If you perform cross-border data uploads, such as transferring data from mainland China to outside mainland China or between different countries or regions, read the related compliance statement in advance. Otherwise, the data upload may fail, and you will be held legally responsible.
Before you upload data, set the table headers to English. If the table headers are in Chinese, parsing may fail and cause an upload error.

Limits

Resource group limits: The data upload feature requires you to specify a schedule resource group and a Data Integration resource group.
- Only Serverless resource groups (recommended), exclusive resource groups for scheduling, and exclusive resource groups for Data Integration are supported. You must configure a schedule resource group and a Data Integration resource group for the corresponding engine in DataAnalysis > More > System Administration.
- The selected resource group must be attached to the DataWorks workspace where the destination table resides. Ensure that the data source used by the data upload task can connect to the selected resource group over the network.
  Note
  - To configure resource groups for an engine in DataAnalysis, see System administration.
  - To establish a network connection between a data source and a resource group, see Network connection solutions.
  - To attach an exclusive resource group to a workspace, see Use an exclusive resource group for scheduling and Use an exclusive resource group for Data Integration.
Table limits: You can upload data only to tables that you own. This applies in the following scenarios:
- The table details page in Data Map shows that you are the Table Owner. For more information about how to view table details, see View table details.
- The table is a new table that you created when you uploaded data using the data upload feature.

Billing

Data upload incurs the following fees:

Data transmission fees.
If you create a new table, computing and storage fees are charged.

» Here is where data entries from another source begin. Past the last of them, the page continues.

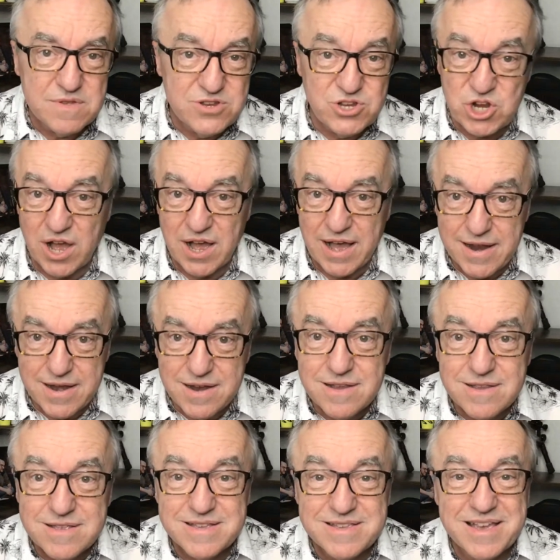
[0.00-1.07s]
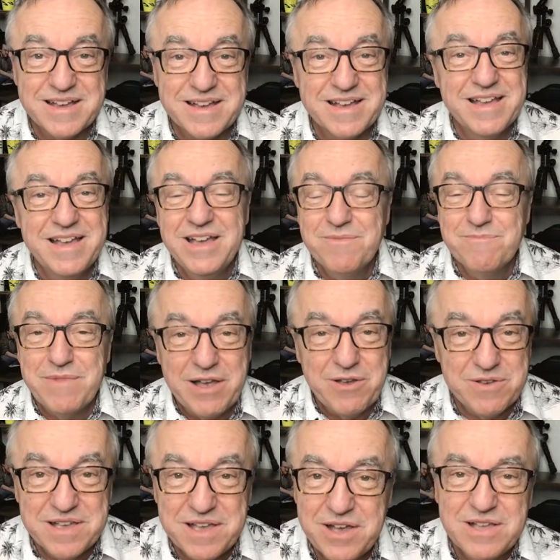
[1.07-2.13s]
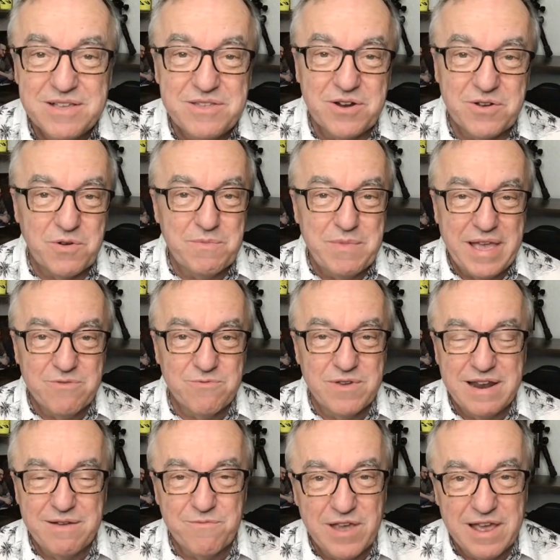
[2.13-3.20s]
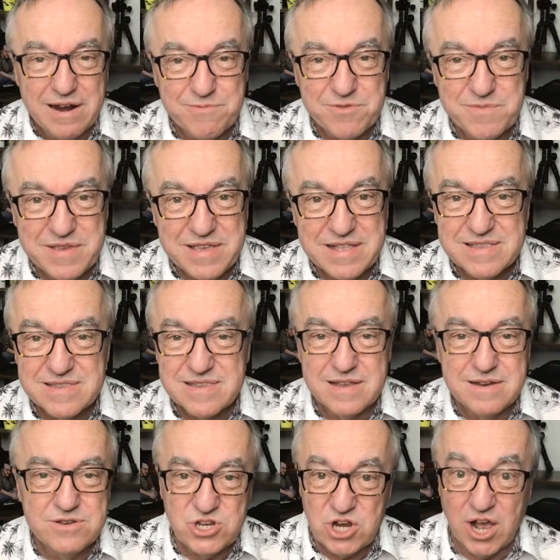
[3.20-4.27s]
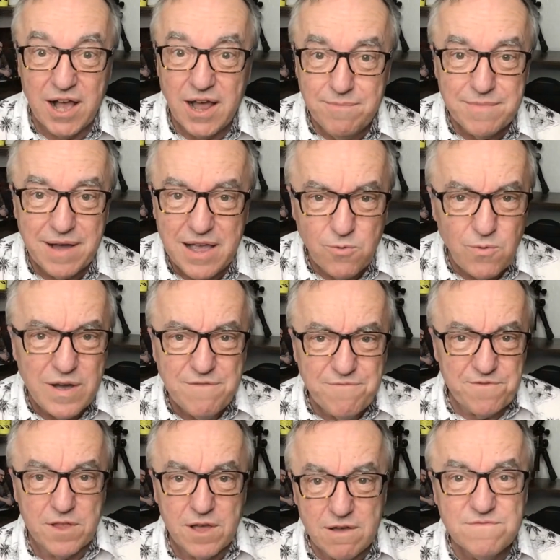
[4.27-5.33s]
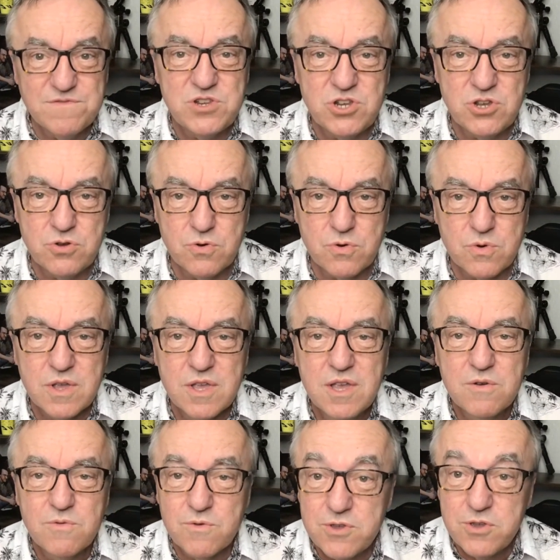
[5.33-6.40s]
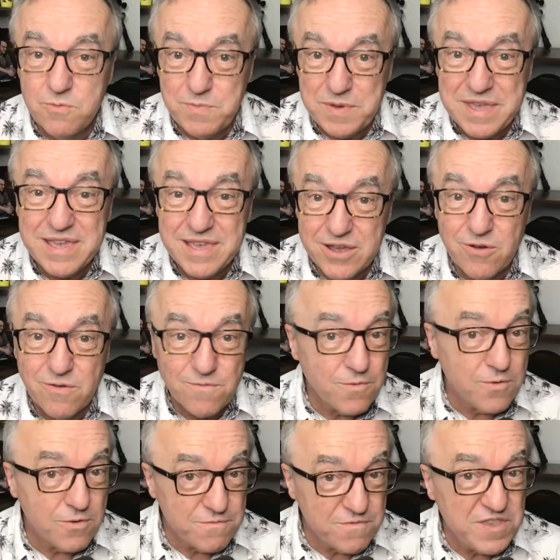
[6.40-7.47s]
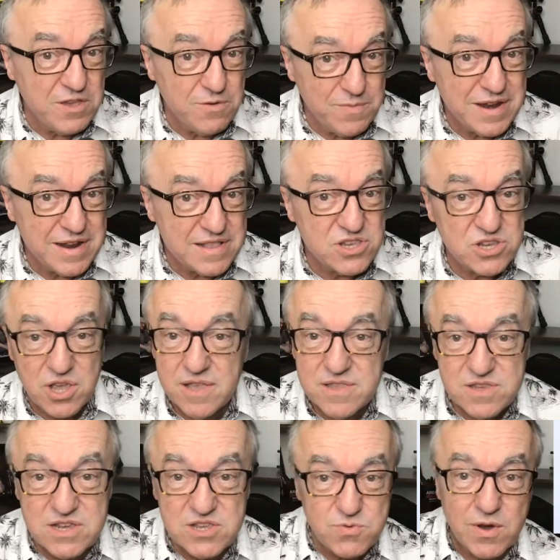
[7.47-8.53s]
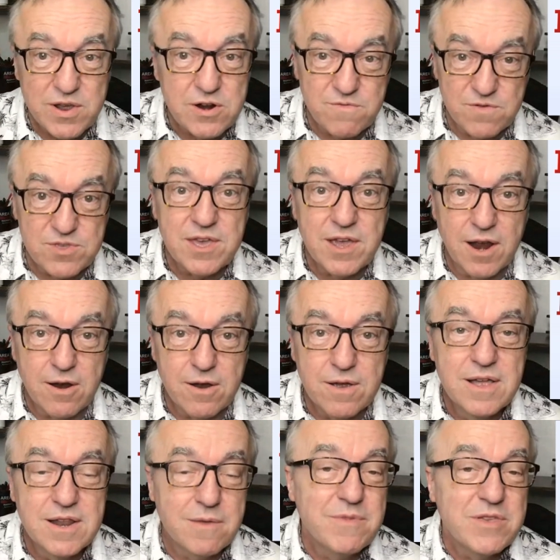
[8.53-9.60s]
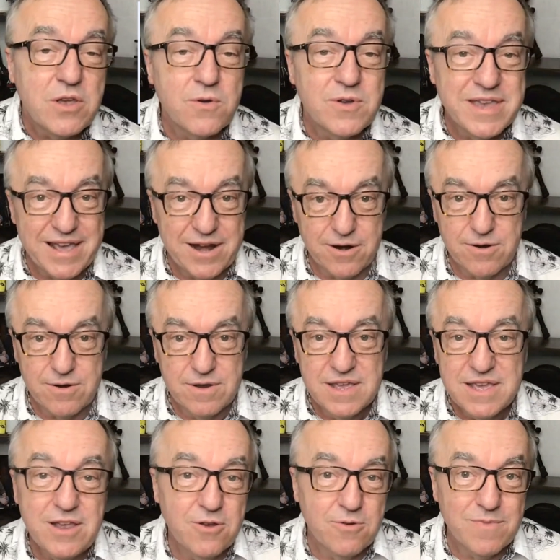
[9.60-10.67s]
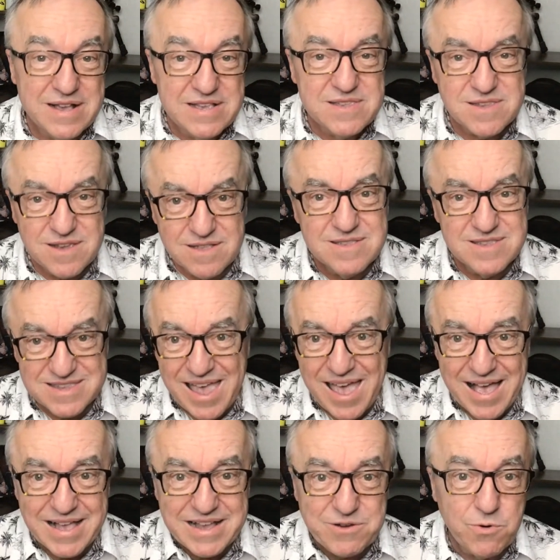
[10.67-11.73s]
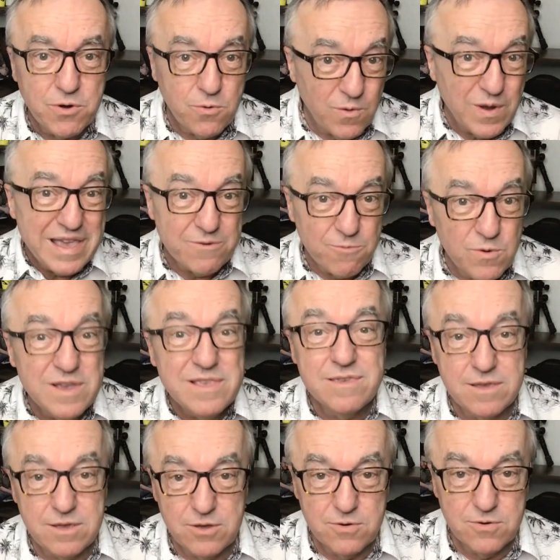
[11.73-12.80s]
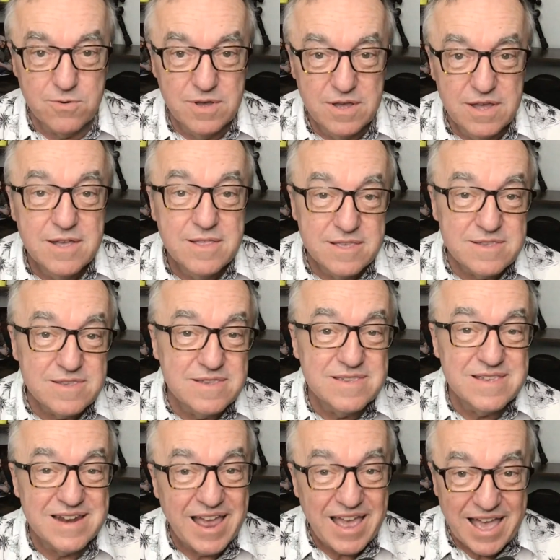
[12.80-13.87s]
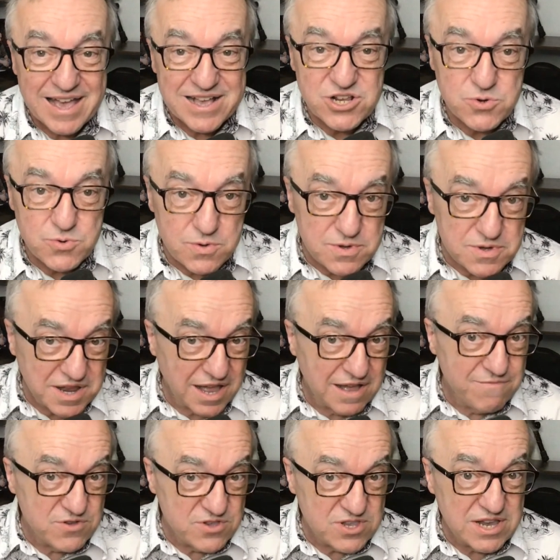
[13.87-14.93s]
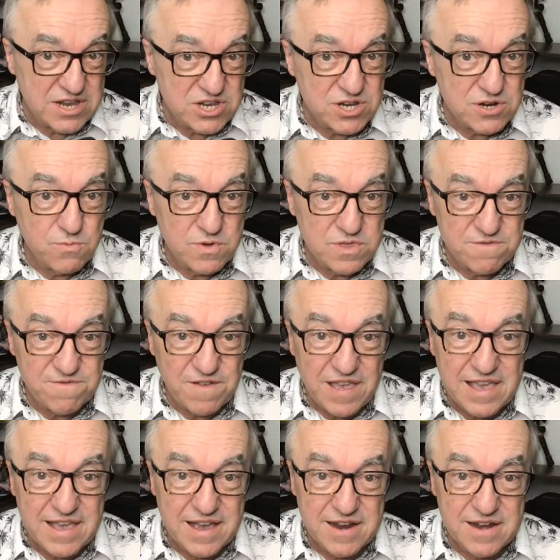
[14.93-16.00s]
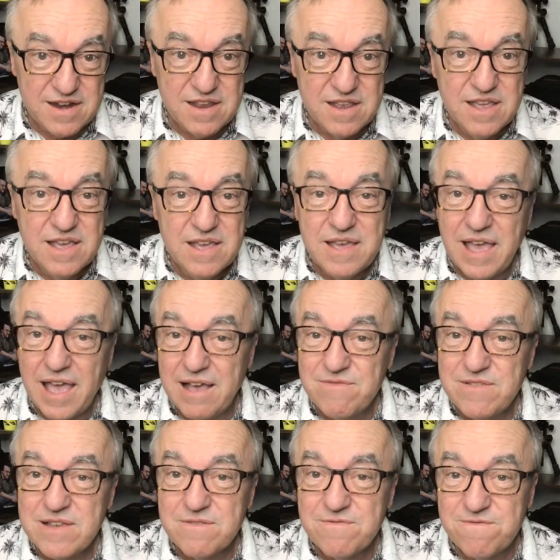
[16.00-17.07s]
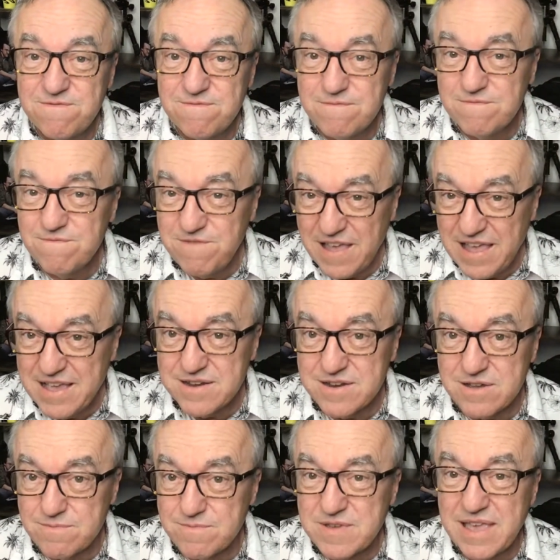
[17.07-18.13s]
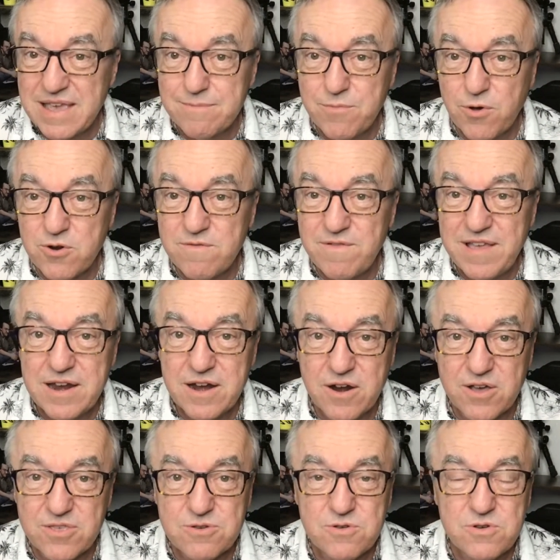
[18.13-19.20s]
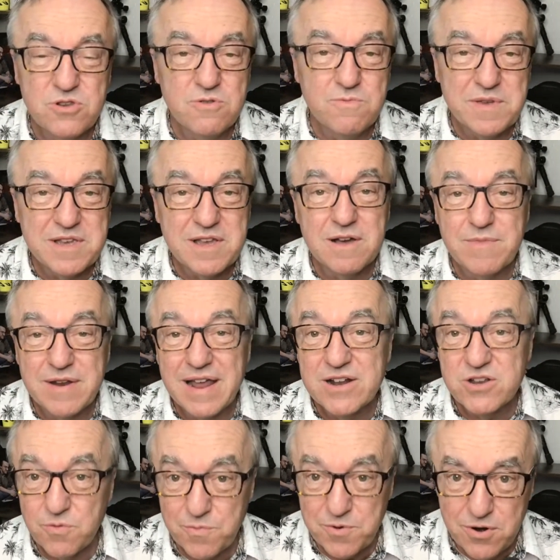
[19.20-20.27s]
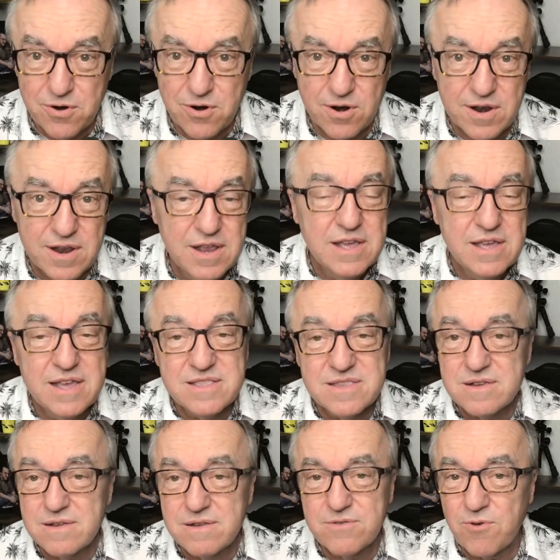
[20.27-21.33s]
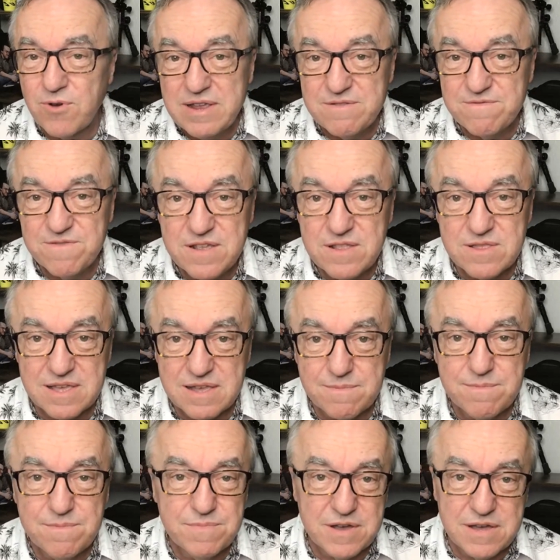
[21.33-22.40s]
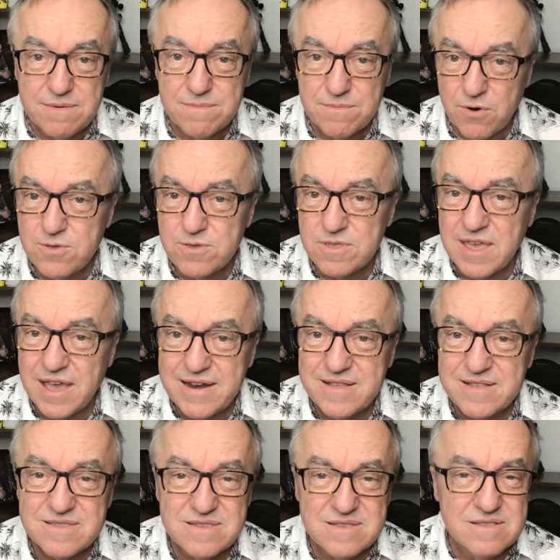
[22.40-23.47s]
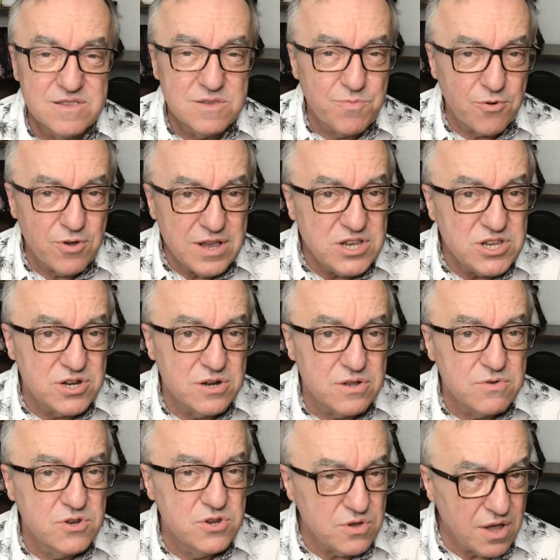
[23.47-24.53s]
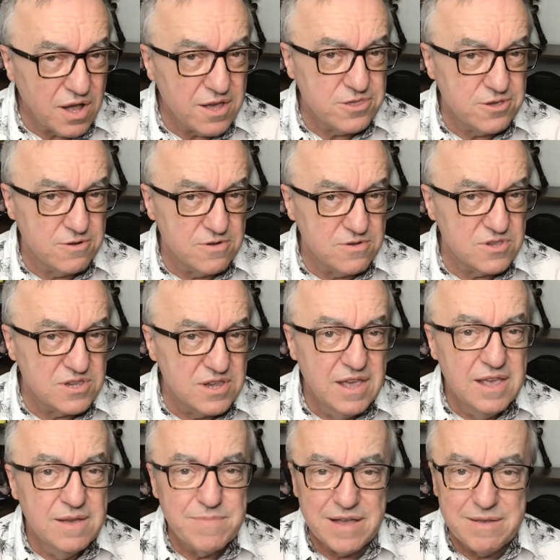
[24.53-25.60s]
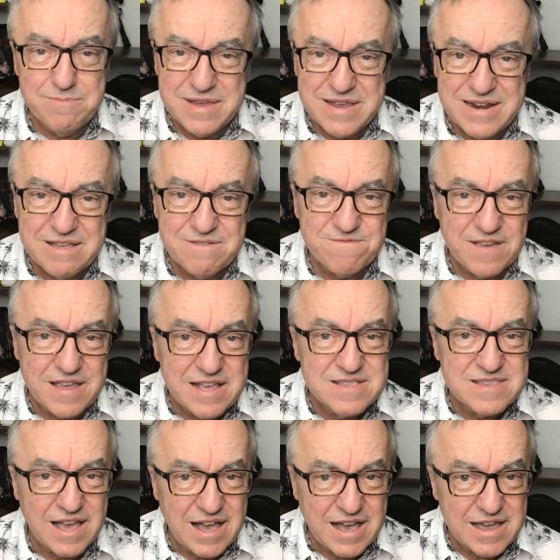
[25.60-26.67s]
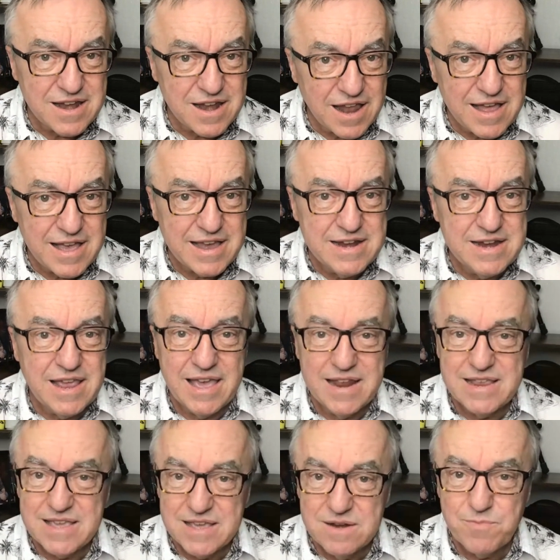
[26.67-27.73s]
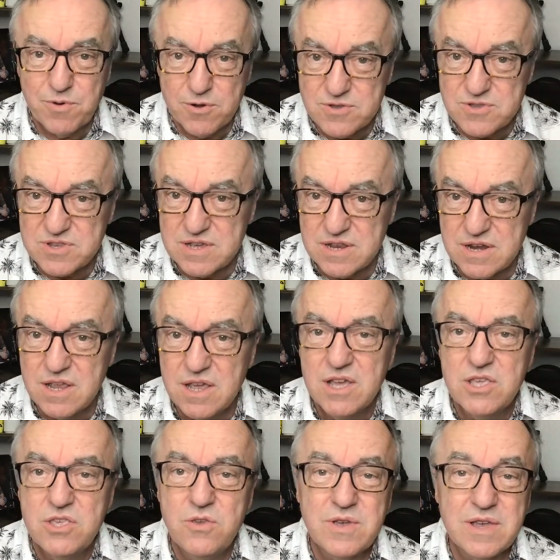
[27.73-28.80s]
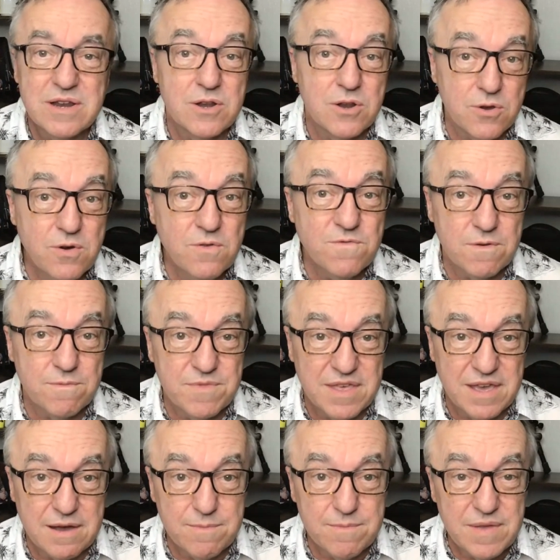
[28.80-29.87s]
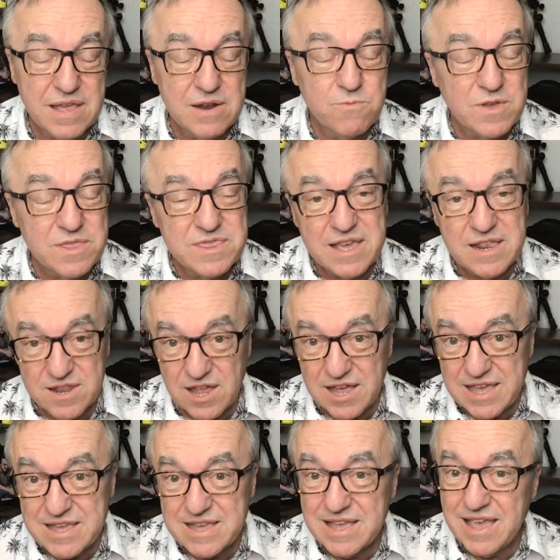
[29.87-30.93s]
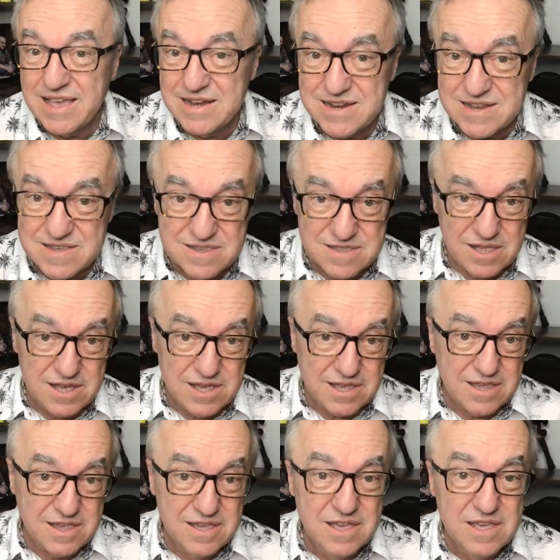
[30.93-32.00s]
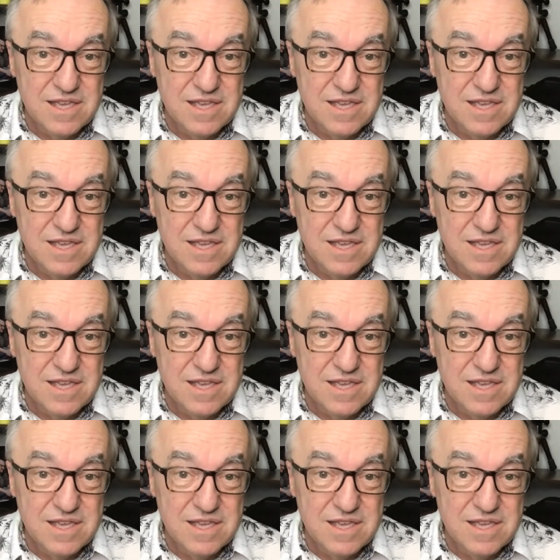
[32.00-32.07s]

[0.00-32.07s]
John, a man ran up to me and said, "John, my wife loves you. Will you be here for a few minutes? She's right over there. Let me go get her. Here, my son Zach will wait with you." This is an actual conversation with a fan. Having a fandom can motivate an author to become an entrepreneur. It's a great feeling, but more than that, it's inspirational to authors. By meeting fans online and in person, you can learn from them and what they like and dislike.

The preceding fees are charged by the respective engines. For specific fees, see the billing documentation for the corresponding engine: MaxCompute billing, Hologres billing, E-MapReduce billing, and EMR Serverless StarRocks product billing.

Go to the data upload page

Go to the Upload and Download page.
Log on to the DataWorks console. In the top navigation bar, select the desired region. In the left-side navigation pane, choose Data Integration > Data Upload and Download. On the page that appears, click Go to Data Upload and Download.
In the navigation pane on the left, click the icon to go to the Data Upload page.
Click Data Upload and follow the on-screen instructions to upload the data.

Select the file data to upload

You can upload data from local files, workbooks, OSS, and HTTP files. Select a data source as needed.

Note

When you upload a file, specify whether to filter out dirty data as needed.

Yes: If dirty data is encountered, the platform automatically ignores it and continues to upload the data.
No: If dirty data is encountered, the platform does not ignore it, and the data upload is interrupted.

Local file

If the data that you want to upload is in a local file, select this method.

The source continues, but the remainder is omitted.